The hardware watchpoint used by the wpt command uses hardware registers in the MIPS R4000 and R10000 processors (the R8000 does not support the watchpoint registers). When a read or write access is addressed to any byte in the doubleword specified by the physical address, symmon gains control and displays the instruction that is attempting the access on the console terminal.
The argument of wpt must be a physical memory address and a multiple of 8. Use tlbvtop to get the physical equivalent of an address in a user address space (see “Commands to Manage Virtual Memory”). In a 32-bit kernel, the physical equivalent of an address in kernel space is obtained by changing the most significant hex digit to 0.
The commands summarized in Table 10-3 are used to display and manage the virtual memory translation system.
Table 10-3. Commands to Manage Virtual Memory
Command | Example | Operation |
|---|---|---|
cacheflush range | cacheflush $6:$6+4096 | Flush both the instruction and data caches when they contain data that falls in range. |
tlbdump [lo:hi] | tlbdump 1:3 | Display the contents of the TLB registers. When a range of numbers is given, the registers from lo through hi-1 are displayed. |
tlbflush [lo:hi] | tlbflush | Flush (nullify) the TLB registers specified. The registers are reloaded as required during subsequent execution. |
tlbpid | tlbpid | Display the process slot number of the process whose context is in the TLB. |
tlbvtop addr | tlbptov 0xffffc000 | Display the TLB register that maps addr. |
The commands summarized in Table 10-4 are used to display memory or variables.

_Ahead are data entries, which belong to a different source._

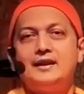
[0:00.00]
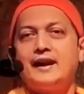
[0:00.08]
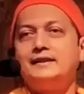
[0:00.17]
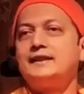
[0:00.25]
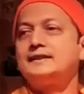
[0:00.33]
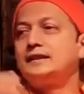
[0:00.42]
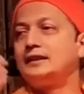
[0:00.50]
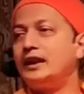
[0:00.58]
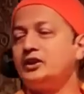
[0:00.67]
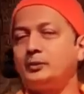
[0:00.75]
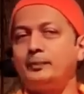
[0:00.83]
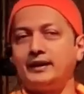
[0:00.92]
And there is a
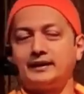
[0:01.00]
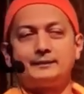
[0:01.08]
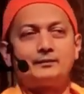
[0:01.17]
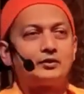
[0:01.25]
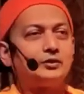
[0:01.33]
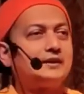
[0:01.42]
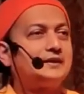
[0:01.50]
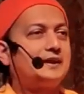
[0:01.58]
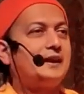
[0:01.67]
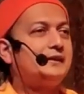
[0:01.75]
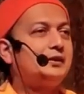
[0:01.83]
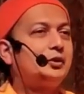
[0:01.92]
lunch break. So there's a
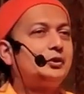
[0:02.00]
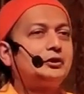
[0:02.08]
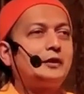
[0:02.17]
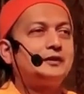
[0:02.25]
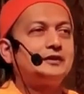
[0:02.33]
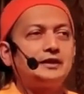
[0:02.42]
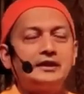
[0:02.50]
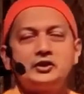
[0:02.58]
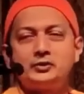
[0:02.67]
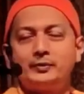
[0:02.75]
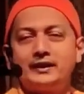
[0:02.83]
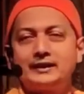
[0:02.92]
siren goes up and there's a
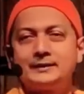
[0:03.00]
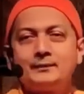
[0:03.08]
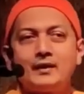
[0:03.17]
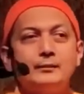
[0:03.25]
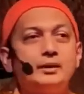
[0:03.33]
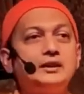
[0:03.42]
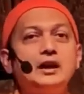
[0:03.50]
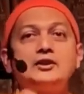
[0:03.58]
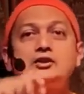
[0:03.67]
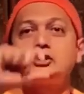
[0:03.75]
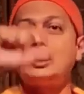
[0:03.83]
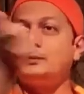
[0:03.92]
lunch break. But he
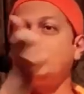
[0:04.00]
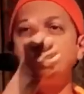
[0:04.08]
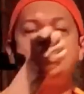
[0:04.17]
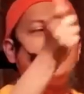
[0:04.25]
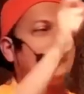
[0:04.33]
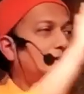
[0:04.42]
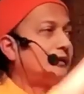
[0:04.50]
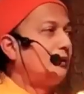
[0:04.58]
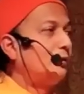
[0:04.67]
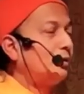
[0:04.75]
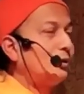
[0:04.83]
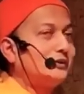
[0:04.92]
can't stop doing this. He
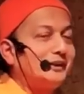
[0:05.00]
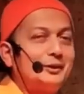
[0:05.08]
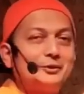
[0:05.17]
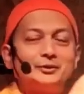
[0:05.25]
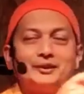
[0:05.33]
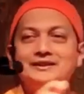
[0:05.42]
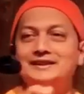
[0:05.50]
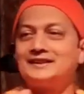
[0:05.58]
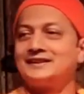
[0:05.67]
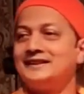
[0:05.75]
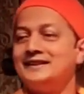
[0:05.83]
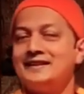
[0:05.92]
goes around doing this.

Table 10-4. Commands to Display Memory
Command | Example | Operation |
|---|---|---|
bt [frames] | bt 4 | Display the calling function, the arguments, and the name of the called function for up to frames stack frames. Most useful after a break or interrupt. |
dis range | dis geteminor | Disassemble and display the instructions over the specified range. |
dump [-b|-h|-w] | dump 0xc0000000 | Display memory over a specified range. The options -b, -h, and -w specify how memory is grouped, as units of 1, 2, or 4 bytes. The options -o, -d, -x, and -c specify translation into octal, decimal, hex and character. |
kp [routine] | kp plist | Invoke a kernel print routine loaded with the idbg kernel module. If no routine is given, all available names are displayed. |
printregs | printregs | Display all the registers as they were when the debugger was entered. |
string range [max] | string $v1 0x80 | Display memory as an ASCII string in quotes. Display stops at the first null byte, or, when max is specified, after at most max bytes. |
The display routines available to the kp command are discussed under “Using idbg”. The names that idbg accepts as commands are all available under symmon through the kp command.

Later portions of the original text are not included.